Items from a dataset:
»»
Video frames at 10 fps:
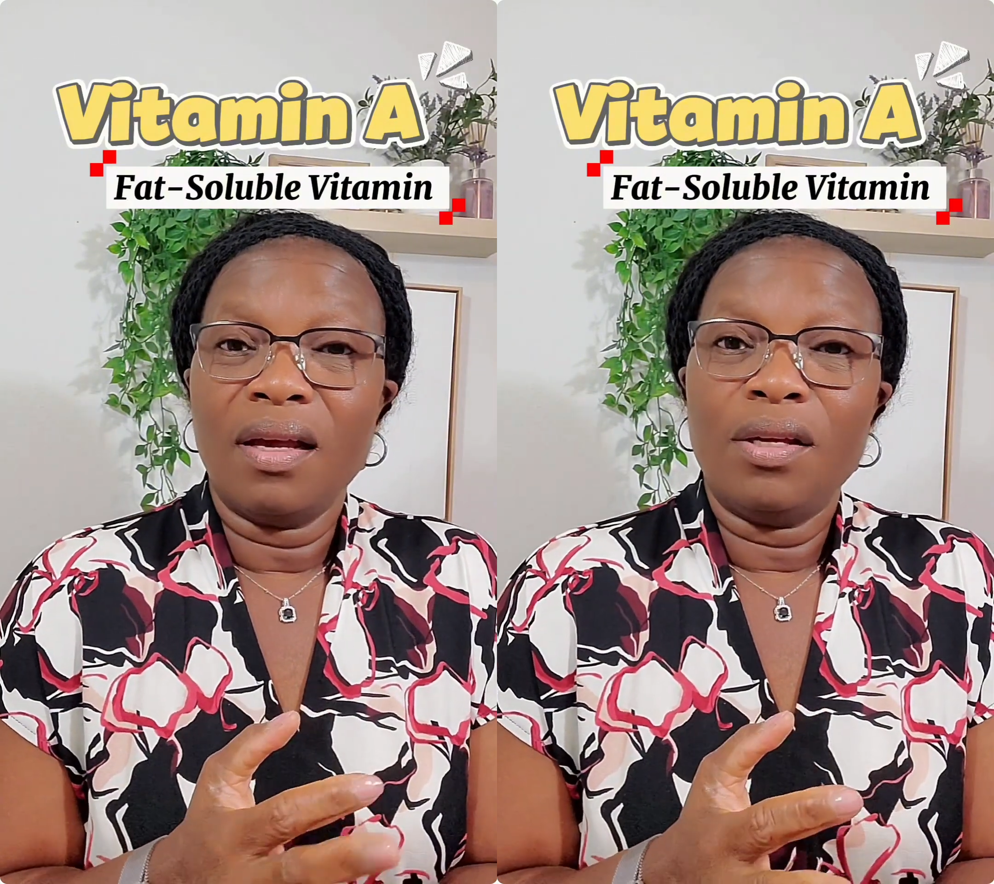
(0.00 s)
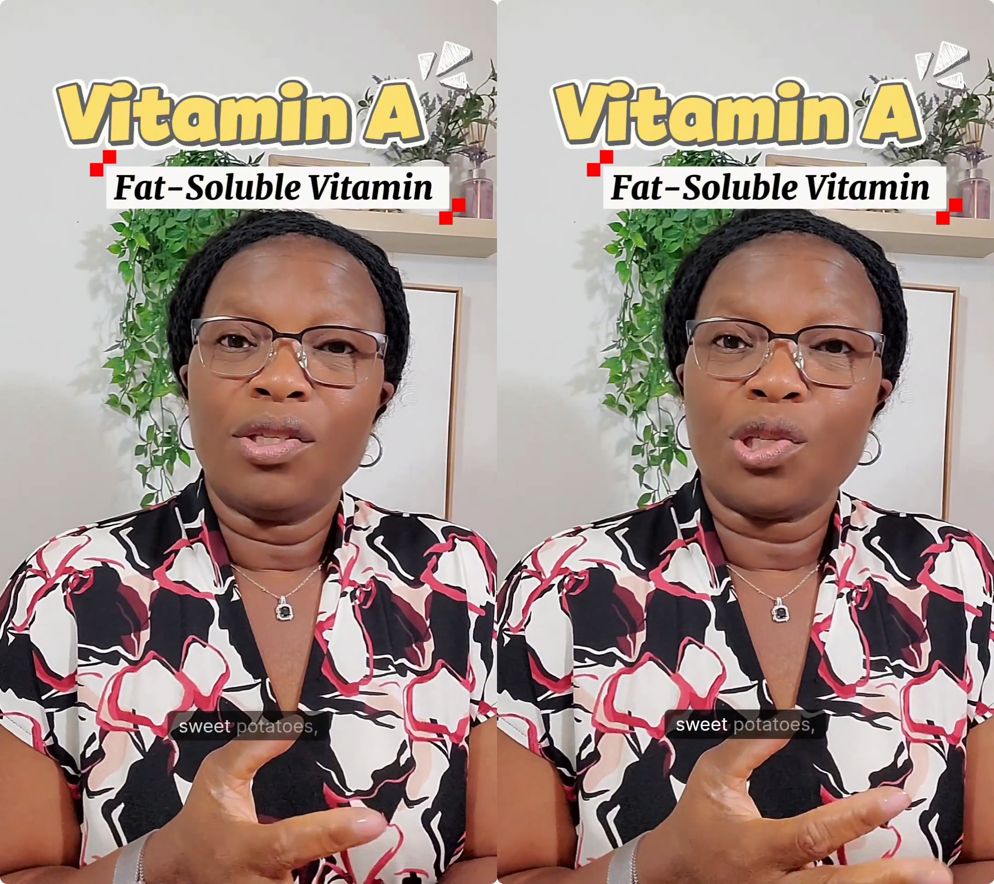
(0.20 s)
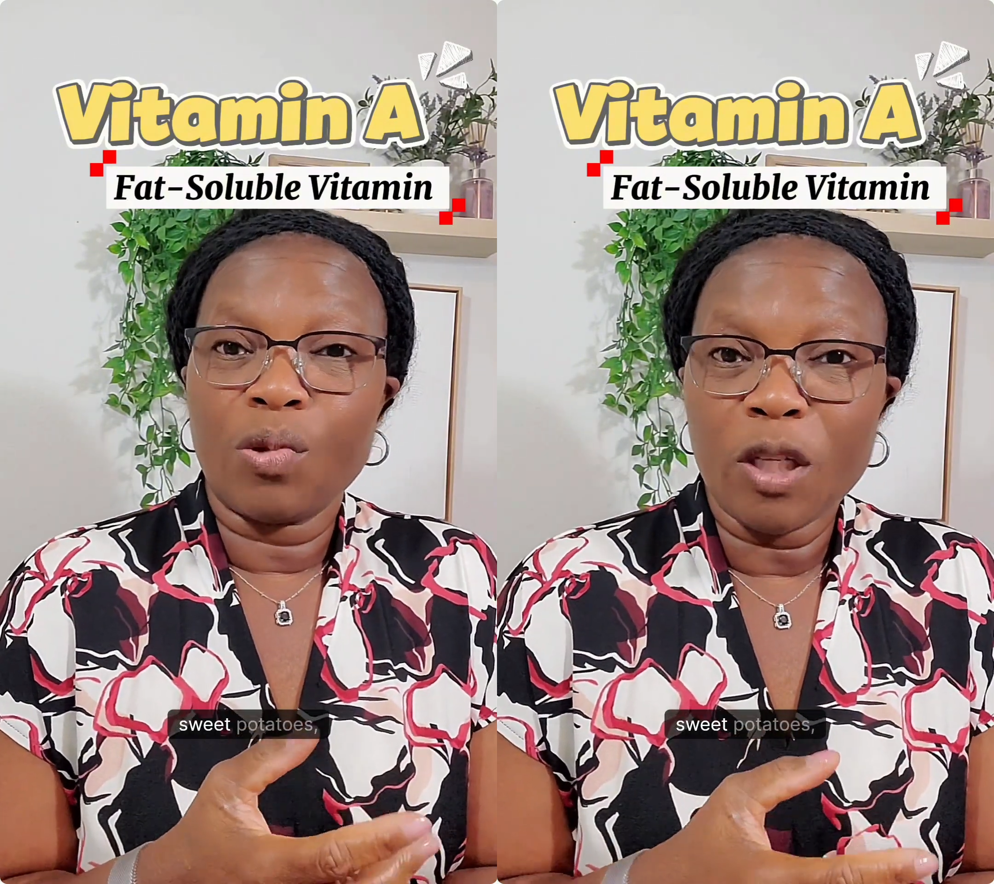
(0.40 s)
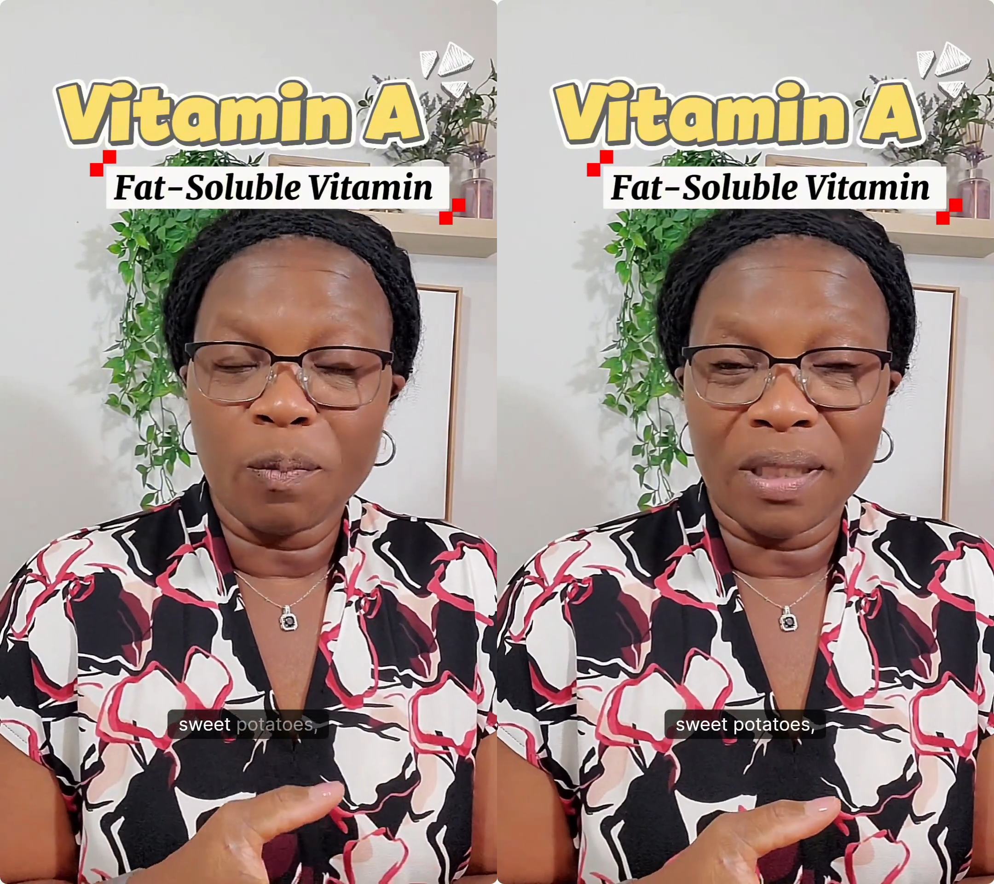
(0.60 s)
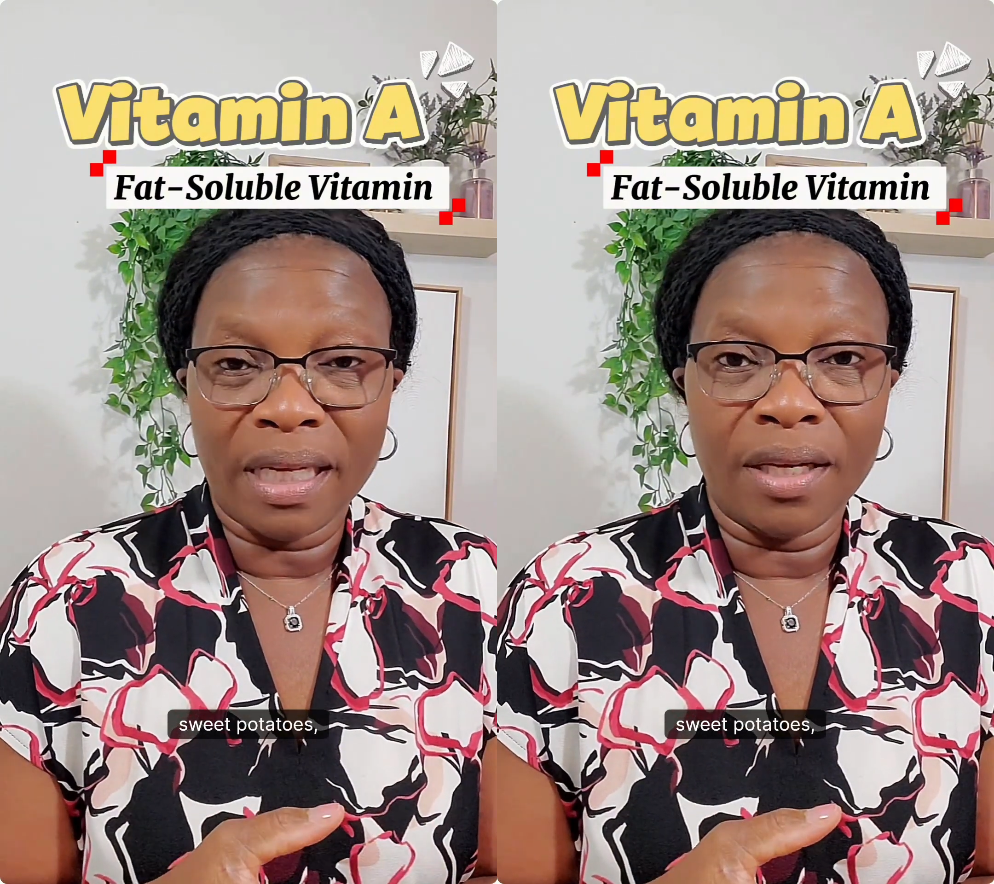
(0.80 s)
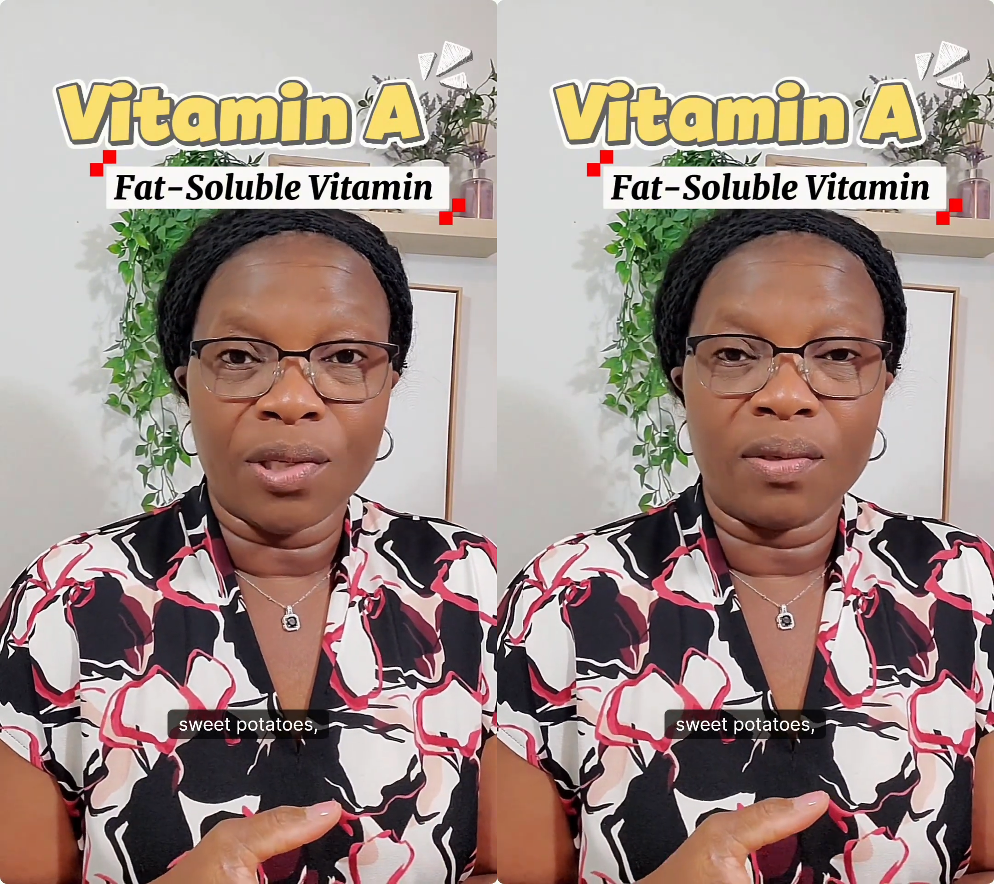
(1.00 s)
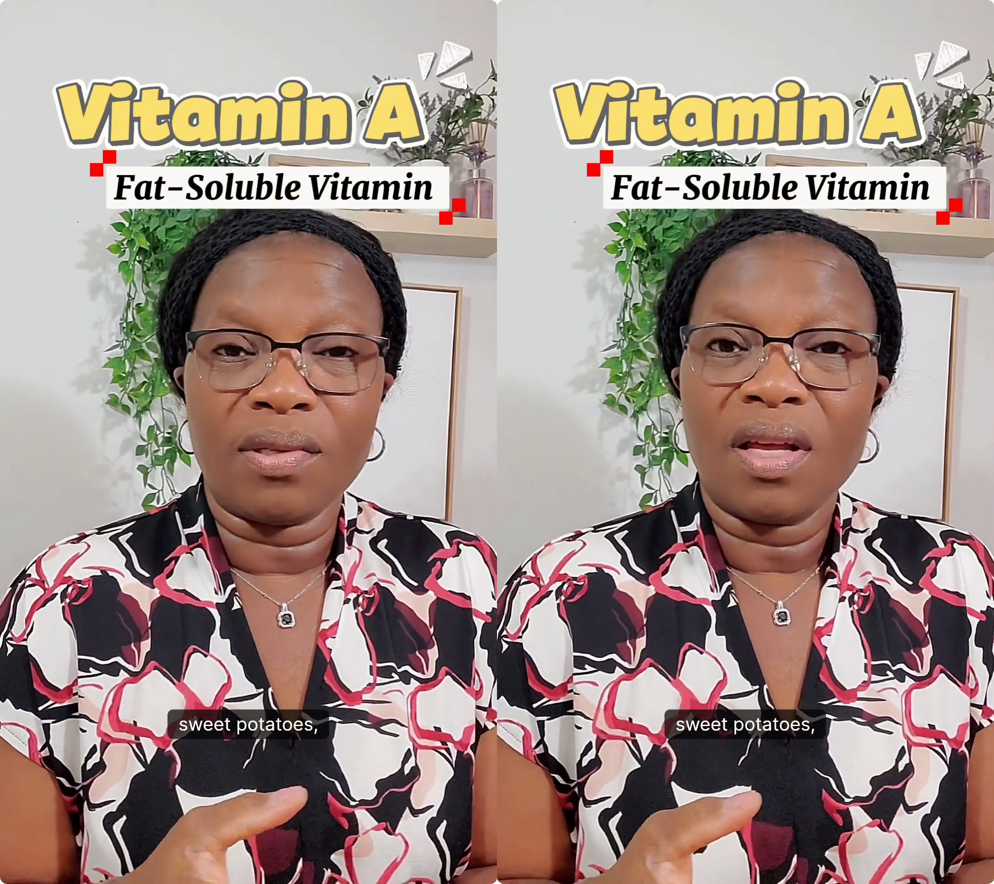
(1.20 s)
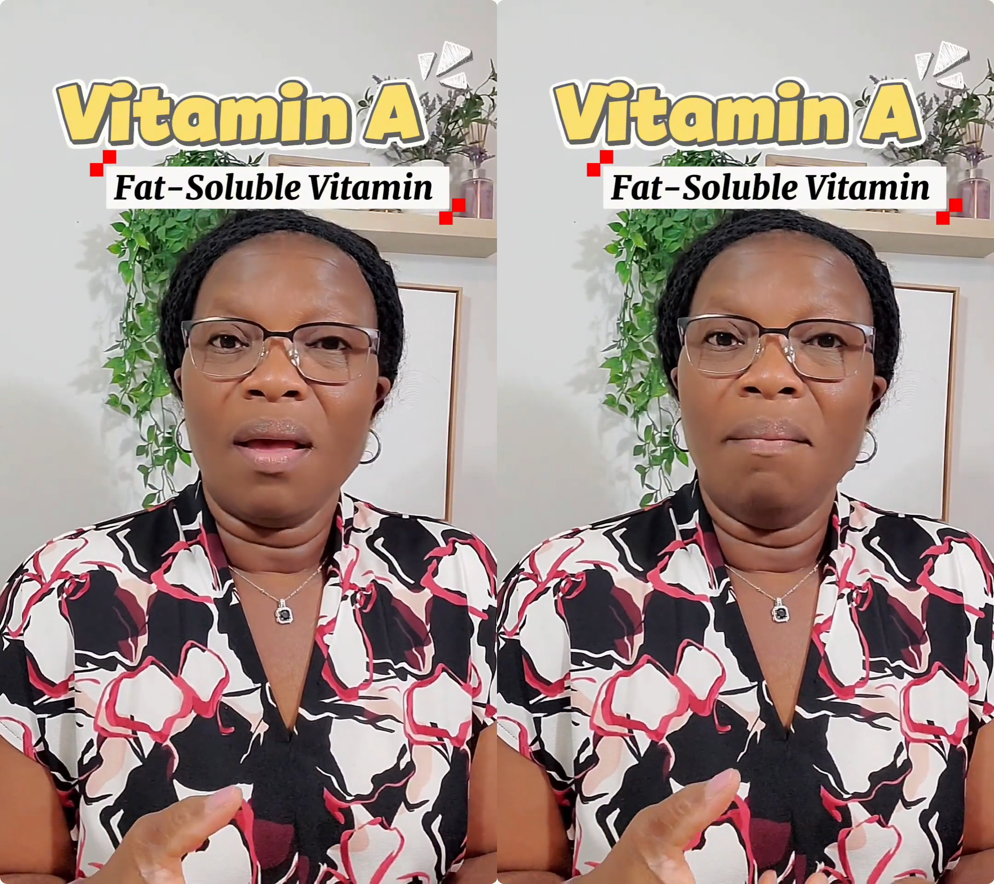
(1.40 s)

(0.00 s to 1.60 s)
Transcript: sweet potatoes,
««
* TO DO: Please output the data above exactly as given, omitting every picture.

* EXPECTED OUTPUT:
Video frames at 10 fps:
(0.00 s)
(0.20 s)
(0.40 s)
(0.60 s)
(0.80 s)
(1.00 s)
(1.20 s)
(1.40 s)

(0.00 s to 1.60 s)
Transcript: sweet potatoes,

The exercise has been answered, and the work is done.